About this exercise: Your answer should repeat exactly the lines from the one holding "[0:01.00-0:02.00]" through the end of the data, and it should contain no pictures.

Stored data entries:
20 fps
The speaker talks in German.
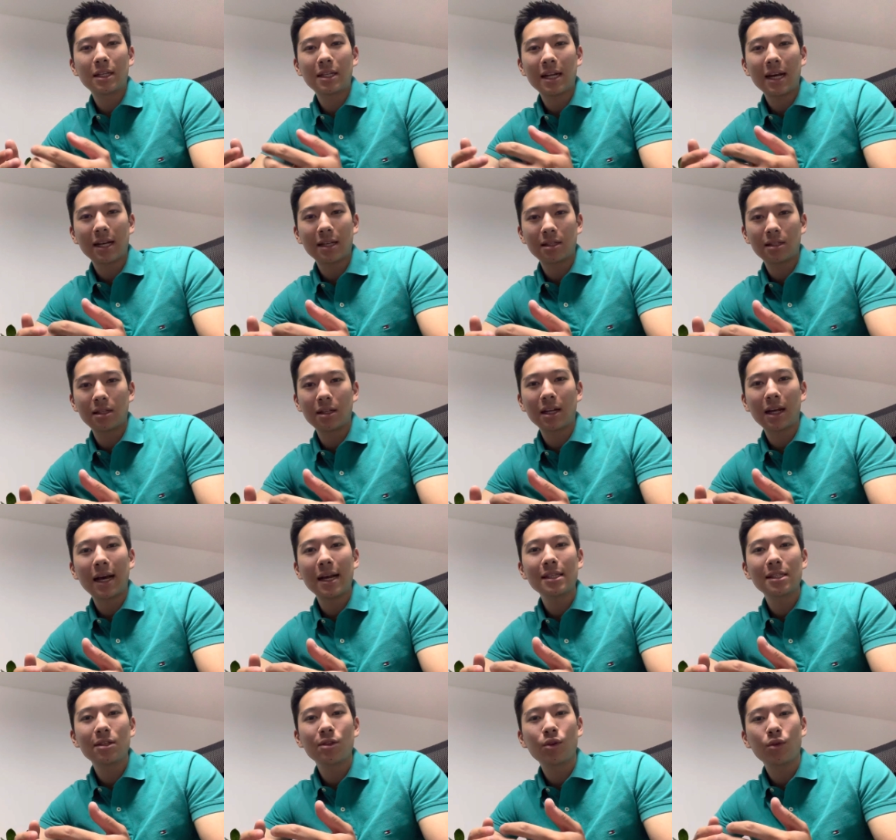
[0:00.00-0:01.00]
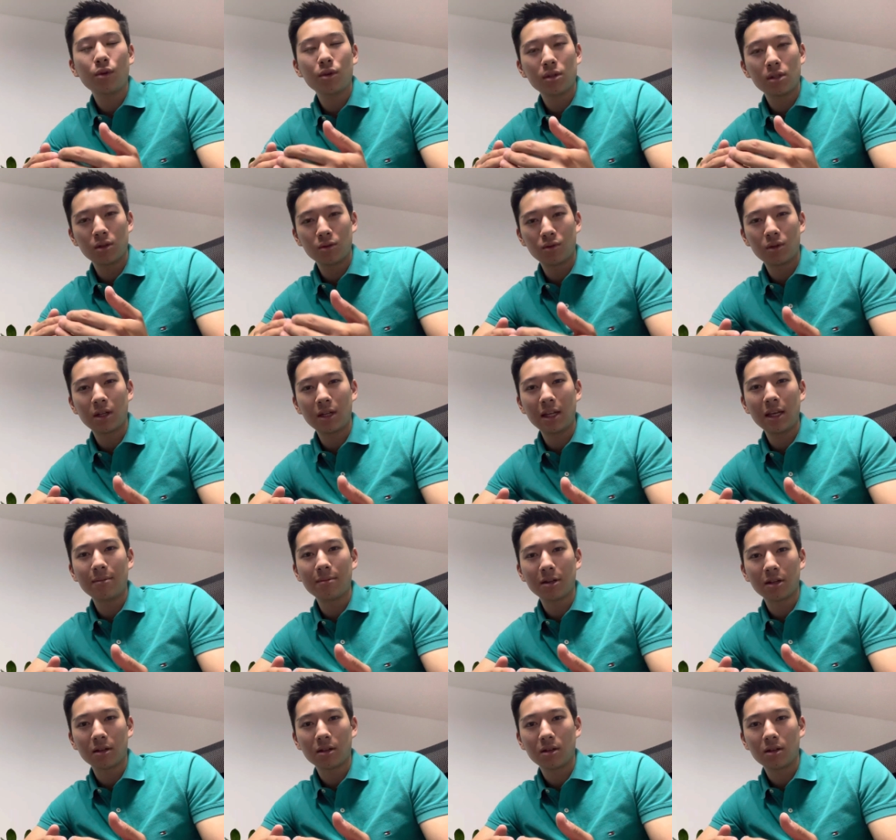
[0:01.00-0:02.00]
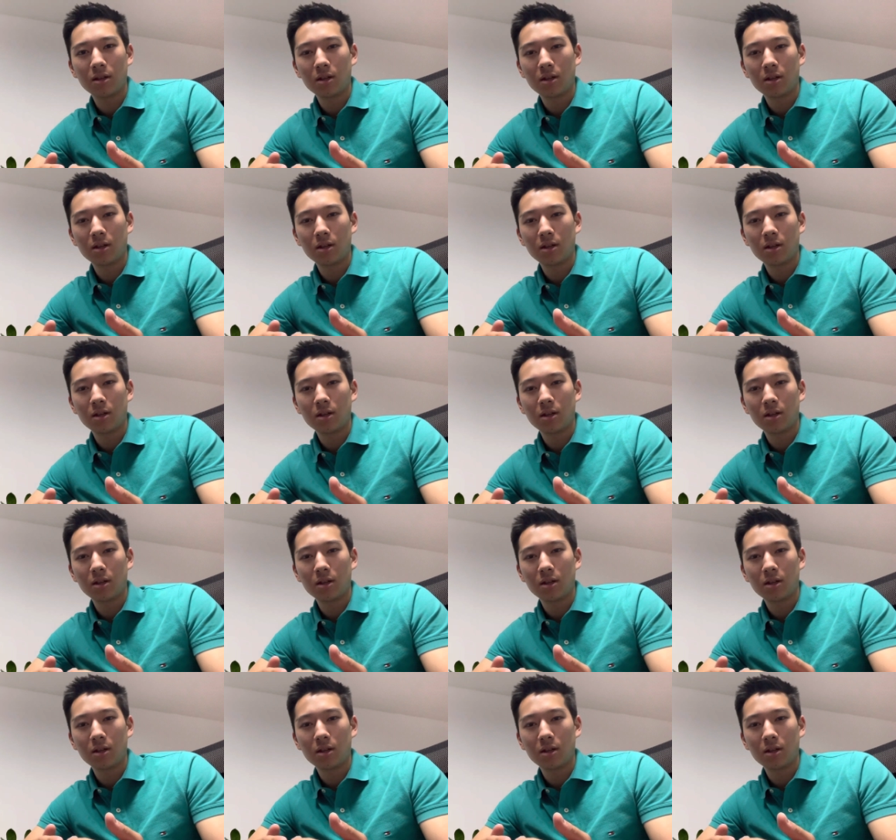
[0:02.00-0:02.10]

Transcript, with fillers: DAX, die 30 größten Unternehmen,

Answer box:
[0:01.00-0:02.00]
[0:02.00-0:02.10]

Transcript, with fillers: DAX, die 30 größten Unternehmen,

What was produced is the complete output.